# What to work on
Everything in the entries except the pictures should be copied exactly.

(Exercise input)

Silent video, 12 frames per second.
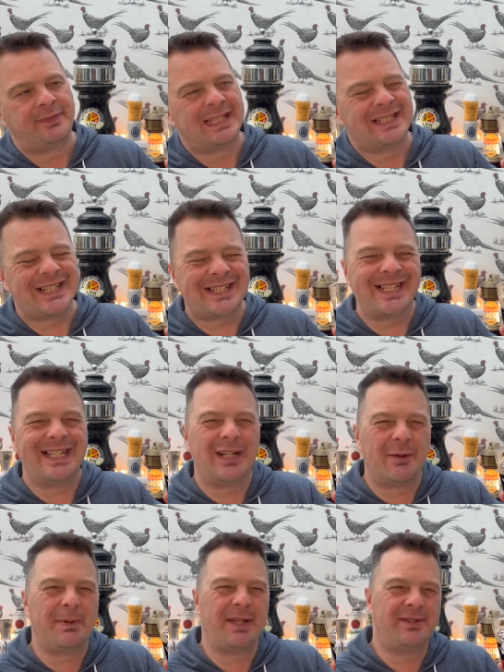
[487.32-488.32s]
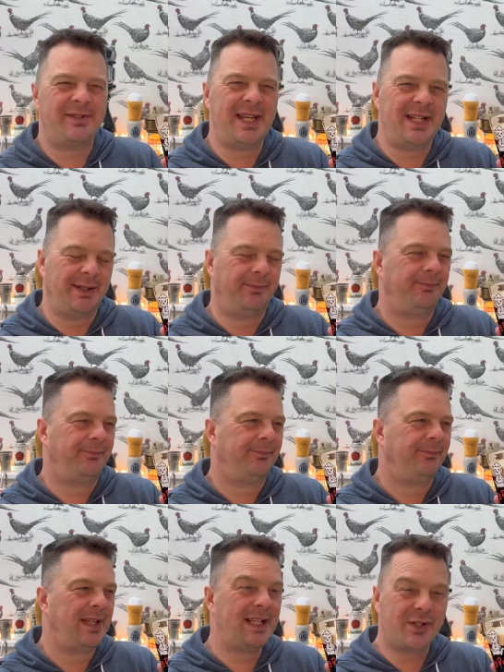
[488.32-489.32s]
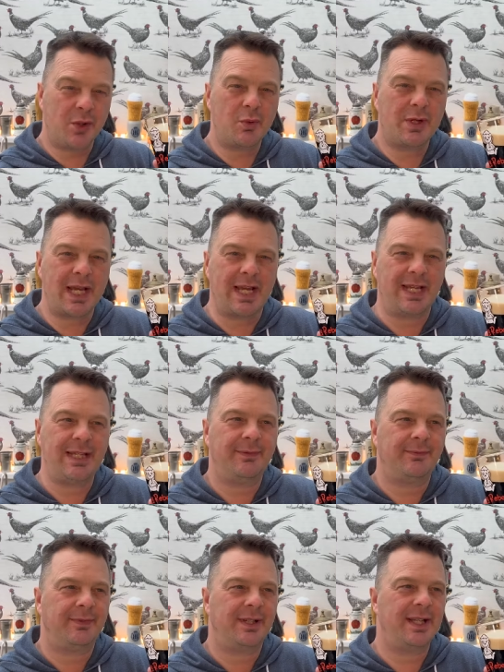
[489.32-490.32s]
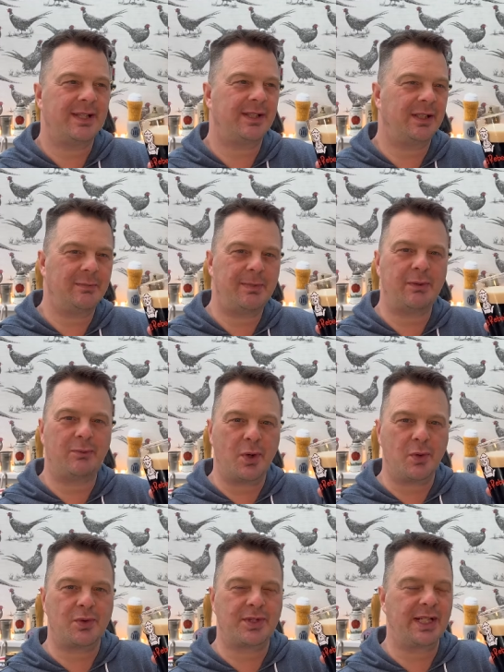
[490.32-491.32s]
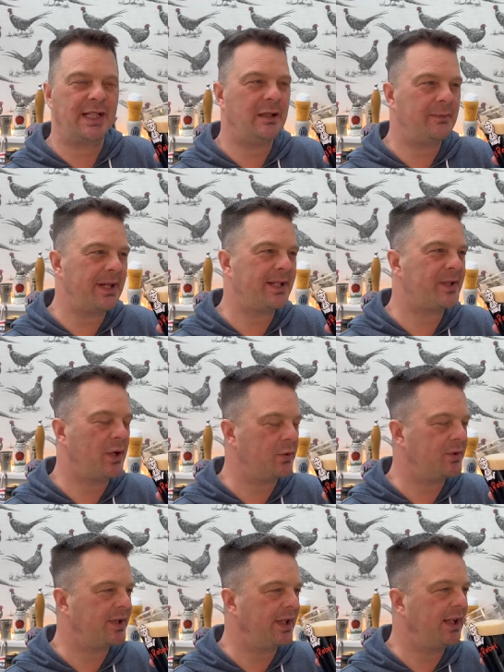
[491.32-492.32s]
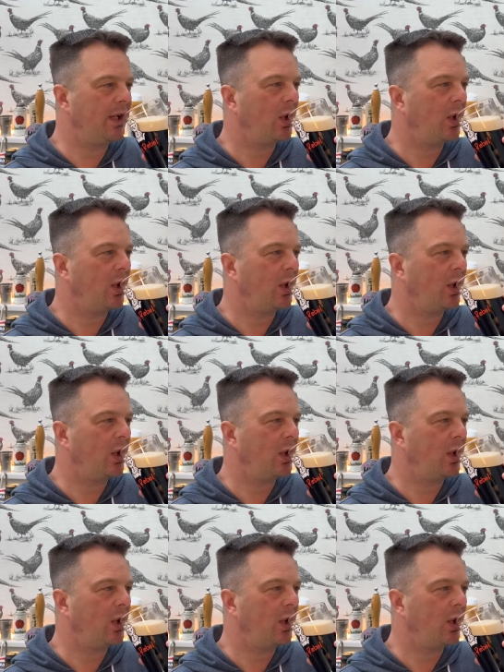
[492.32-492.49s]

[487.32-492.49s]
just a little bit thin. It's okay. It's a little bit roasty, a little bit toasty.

(End Exercise input)

# Solution to this task
Silent video, 12 frames per second.
[487.32-488.32s]
[488.32-489.32s]
[489.32-490.32s]
[490.32-491.32s]
[491.32-492.32s]
[492.32-492.49s]

[487.32-492.49s]
just a little bit thin. It's okay. It's a little bit roasty, a little bit toasty.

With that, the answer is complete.